Der Sommer geht, die Kunst kommt.
by Kristin Schmidt
Am Sonntag tat der Sommer noch einmal so, als müsse er nie abtreten. Es war ein perfekter Tag für die Badi – und für die Kunst. Beide trafen im Freibad Heiden aufs Schönste zusammen, denn der «Streunende Hund» war hier zu Gast.

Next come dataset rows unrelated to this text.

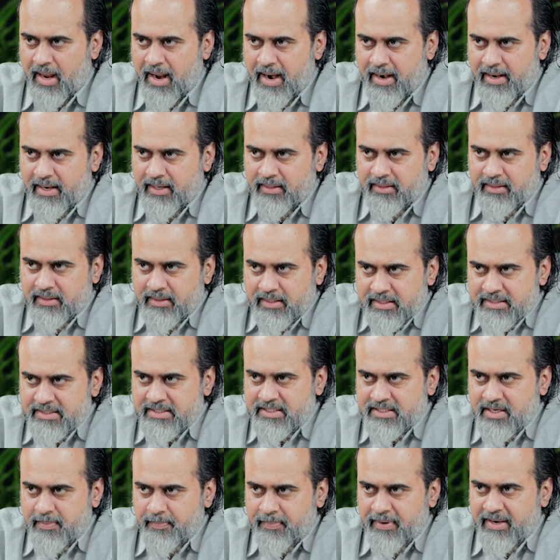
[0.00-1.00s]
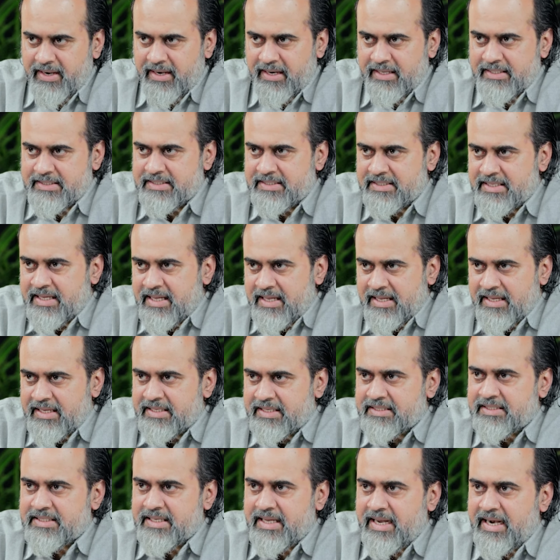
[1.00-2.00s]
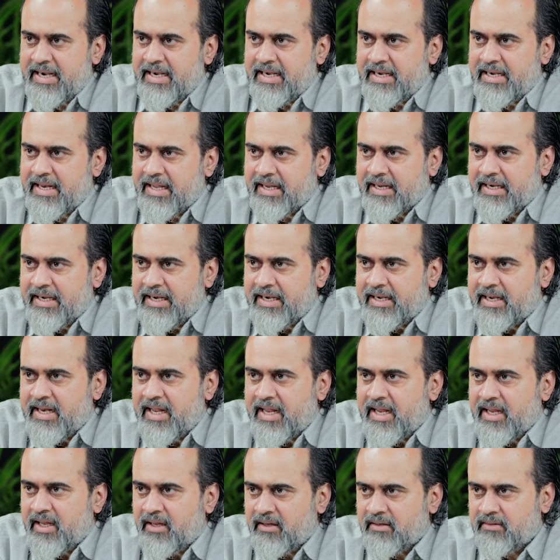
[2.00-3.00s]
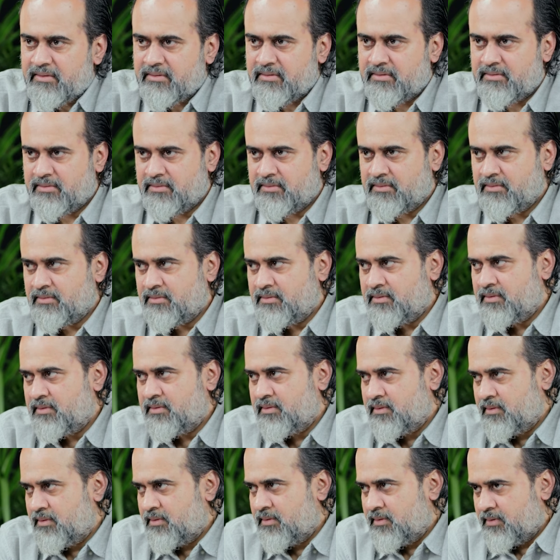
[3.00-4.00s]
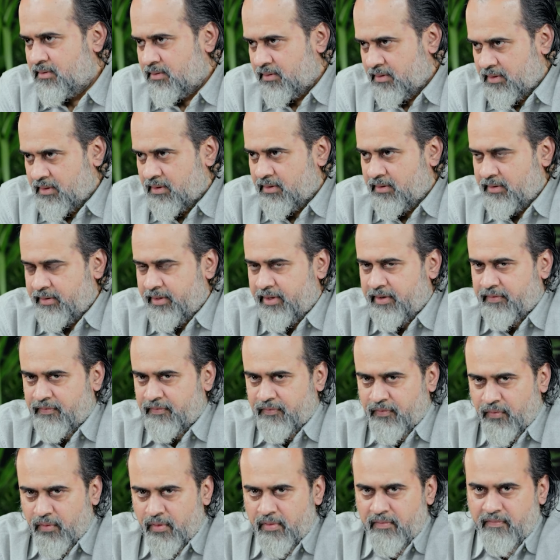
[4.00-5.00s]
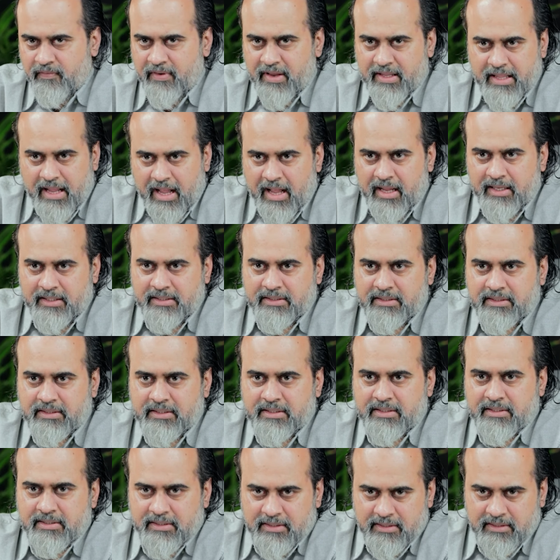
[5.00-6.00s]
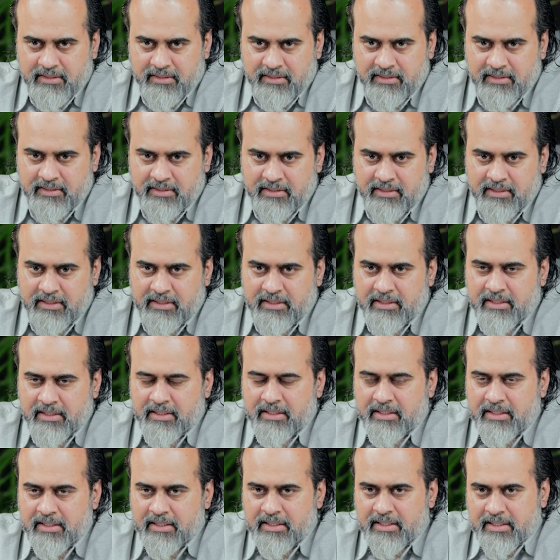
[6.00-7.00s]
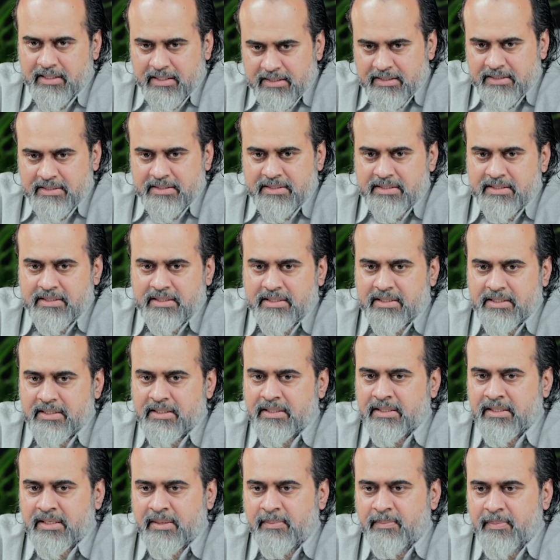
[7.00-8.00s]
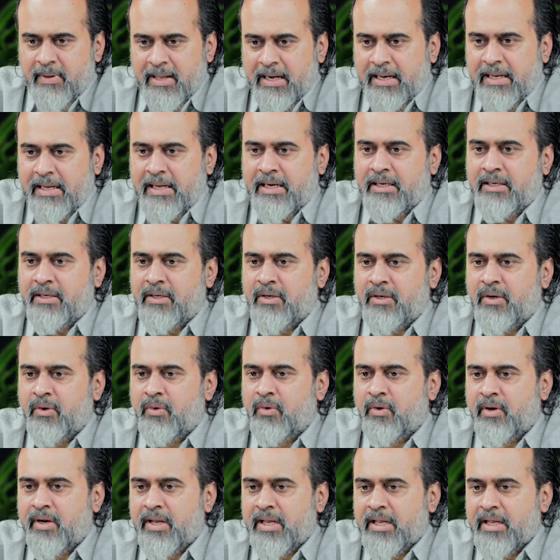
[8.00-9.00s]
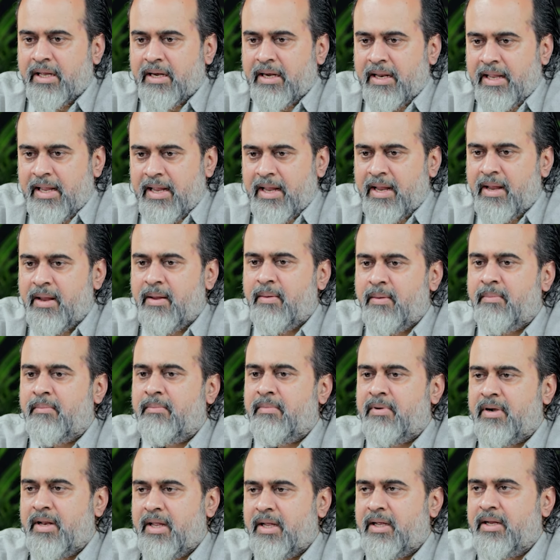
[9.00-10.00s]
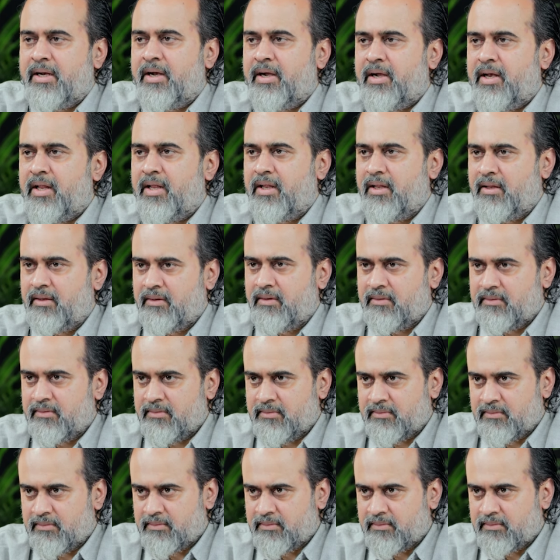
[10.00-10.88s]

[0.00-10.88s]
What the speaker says: And in this dependency is indignity. Therefore, Vedanta is a rebellion to reclaim dignity.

«Papa, wieso hat´s da so Fotos?» Etwas ist anders in der Badi Heiden. Zwischen den blauen Türen der Umkleidekabinen stehen gerahmte Fotos am Boden. Die Schliessfächer grüssen mit poetischen Botschaften. Auf einem Handtuch schwimmt jemand durch die Wiese. Kunst hat sich am vergangenen Sonntag im Schwimmbad Heiden unter die Badegäste gemischt. Nicht gross und knallig, sondern leise und schön, unterhaltsam und nachhaltig – und überall dort, wo ein weisses Fähnchen im Boden steckte. Darauf abgebildet ist ein Hund: das Symbol des Kollektivs «Streunender Hund». Seit 2019 sind unter diesem Namen Künstlerinnen, Künstler und andere Kulturaktive gemeinsam in der Ostschweiz unterwegs. Ihre Kunstwerke und Aktionen in der Badi Heiden sind alle für diesen Ort entstanden. Dabei war die Ausgangslage nicht einfach, denn die 1932 eröffnete Anlage ist denkmalgeschützt. Nirgends darf ein Nagel in die Wand geschlagen, etwas fest geklebt oder aufgemalt werden. Umso ideenreicher haben die Kollektivmitglieder und ihre Gäste die Kunst platziert. Ein Beispiel sind die am Boden platzierten Fotos von Wassili Widmer, die alle Mitglieder des Kollektives an einem regnerischen Frühsommertag in der Badi zeigen. Ein anderes sind die «Tropfsteine» von Sven Bösiger: Von einem dünnen, zerknitterten Aluminiumblech rinnt Wasser auf ein zweites und erinnert an einen erfrischenden Sommerregen. Auf den Treppenstufen liegt ein bedrucktes Neoprentuch von Donia Jornod, darauf glitzerten kleine Wasserpfützen im Licht. Einige Meter weiter trägt einer der schattenspendenden Bäume ein Kleid. Laura-Maria Drage hat es ihm angezogen. Die kommunizierenden Schliessfächer sind die Idee von Gabriela Falkner. «Schön, Dich hier oben zu sehen!» oder «Psst. Ich bin bereits im Winterschlaf.» verkünden sie in einfacher Schrift auf weissen Postkarten. Der schwimmende Mensch als Motivdruck auf einem Badetuch: Damit erweitert Mirjam Kradolfer das Becken bis auf die Wiese. Florian Gugger hingegen hat den Alpstein in die Badi geholt: Als Epoxy-Plastik glänzt er am Beckenrad in der Sonne.
Mehrere Künstlerinnen und Künstler luden die Badegäste ein, Teil ihrer Kunst zu werden. Fridolin Schoch bot einen Workshop an, in dem Fächer bemalt werden konnten. Harlis Schweizer malte direkt auf die Haut: Wer wollte, konnte ein Stück Badi auf dem Körper mit nach Hause tragen – als Original der Künstlerin. Auch von Birgit Widmer gab es etwas zum mitnehmen: ihre Zeichnung einer Meereswelle, gedruckt auf Seidenpapier. Das Duo kappenthuler/federer lichtete Interessierte mit Lochkameras vor ihrem Lieblingsplatz in der Badi ab. Der Technikraum des Bademeisters diente ihnen als Dunkelkammer. Die Beteiligten schwärmen vom unkomplizierten Zusammenspiel mit Gemeinde und Badi-Verantwortlichen. Dies wird am 1. Februar eine Fortsetzung finden: In fünf Monaten nämlich wird der «Streunende Hund» zum zweiten Mal in der Badi Heiden vorbeikommen. Er wird das Bad aus dem Winterschlaf wecken und neue oder weiterentwickelte Arbeiten werden hinzukommen.